**RECORD EXTRACTS**:
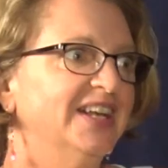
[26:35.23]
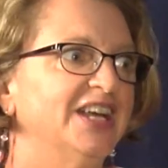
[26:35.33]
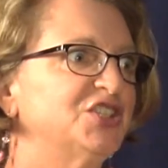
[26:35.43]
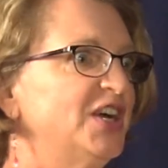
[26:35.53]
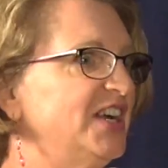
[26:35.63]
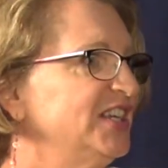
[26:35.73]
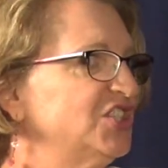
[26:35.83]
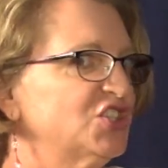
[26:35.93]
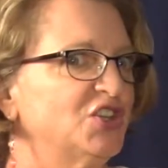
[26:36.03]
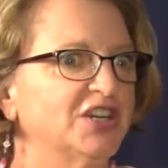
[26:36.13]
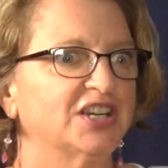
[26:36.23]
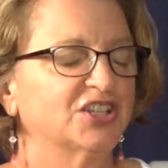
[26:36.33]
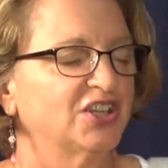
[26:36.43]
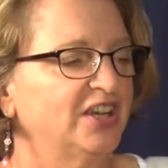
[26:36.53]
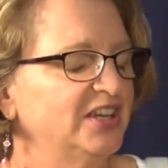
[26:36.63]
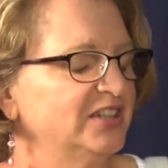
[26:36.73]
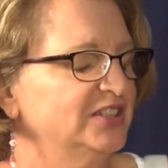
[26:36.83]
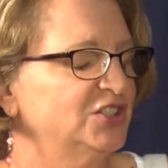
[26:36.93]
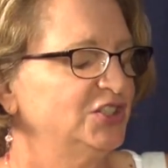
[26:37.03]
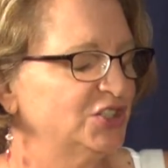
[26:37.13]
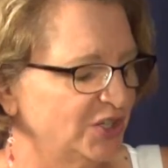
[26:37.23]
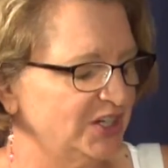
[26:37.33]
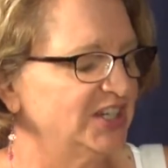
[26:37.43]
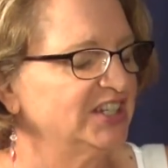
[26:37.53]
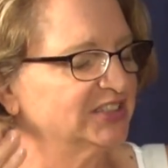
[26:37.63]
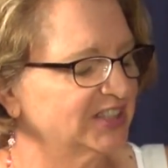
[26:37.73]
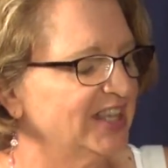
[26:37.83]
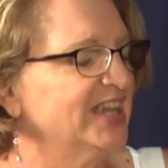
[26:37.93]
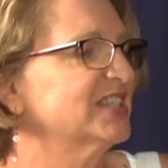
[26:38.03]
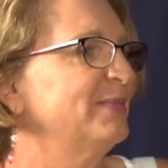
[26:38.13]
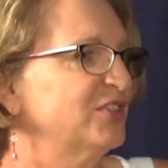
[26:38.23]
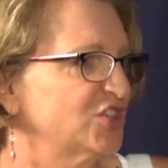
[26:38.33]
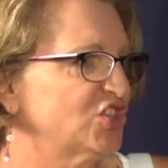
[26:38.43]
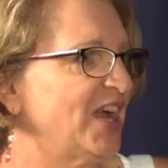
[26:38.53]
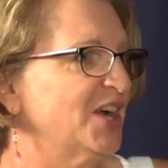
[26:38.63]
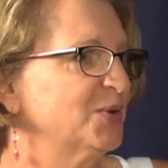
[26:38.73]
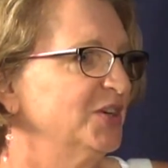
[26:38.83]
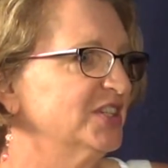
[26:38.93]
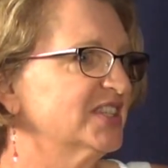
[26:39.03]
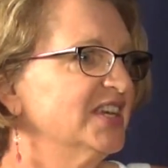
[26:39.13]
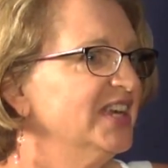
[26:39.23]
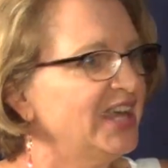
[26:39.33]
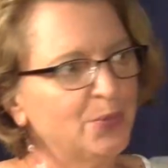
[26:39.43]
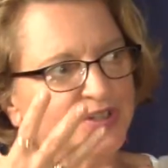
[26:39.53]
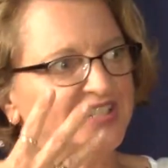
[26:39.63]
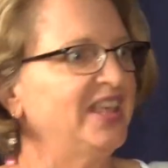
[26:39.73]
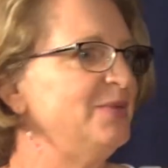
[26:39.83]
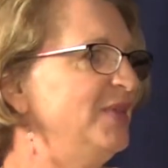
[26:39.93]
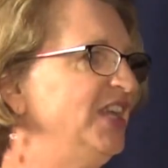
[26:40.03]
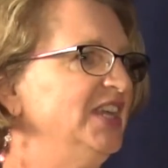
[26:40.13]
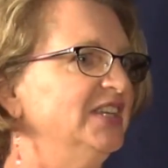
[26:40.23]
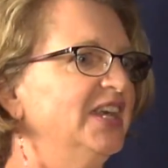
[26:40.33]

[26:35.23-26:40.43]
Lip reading: I just taught a class about the chakras and what do they mean,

**WHAT IS EXPECTED**:
Could you print all the entries exactly as they stand, with the pictures left out?

**ANSWER SECTION**:
[26:35.23]
[26:35.33]
[26:35.43]
[26:35.53]
[26:35.63]
[26:35.73]
[26:35.83]
[26:35.93]
[26:36.03]
[26:36.13]
[26:36.23]
[26:36.33]
[26:36.43]
[26:36.53]
[26:36.63]
[26:36.73]
[26:36.83]
[26:36.93]
[26:37.03]
[26:37.13]
[26:37.23]
[26:37.33]
[26:37.43]
[26:37.53]
[26:37.63]
[26:37.73]
[26:37.83]
[26:37.93]
[26:38.03]
[26:38.13]
[26:38.23]
[26:38.33]
[26:38.43]
[26:38.53]
[26:38.63]
[26:38.73]
[26:38.83]
[26:38.93]
[26:39.03]
[26:39.13]
[26:39.23]
[26:39.33]
[26:39.43]
[26:39.53]
[26:39.63]
[26:39.73]
[26:39.83]
[26:39.93]
[26:40.03]
[26:40.13]
[26:40.23]
[26:40.33]

[26:35.23-26:40.43]
Lip reading: I just taught a class about the chakras and what do they mean,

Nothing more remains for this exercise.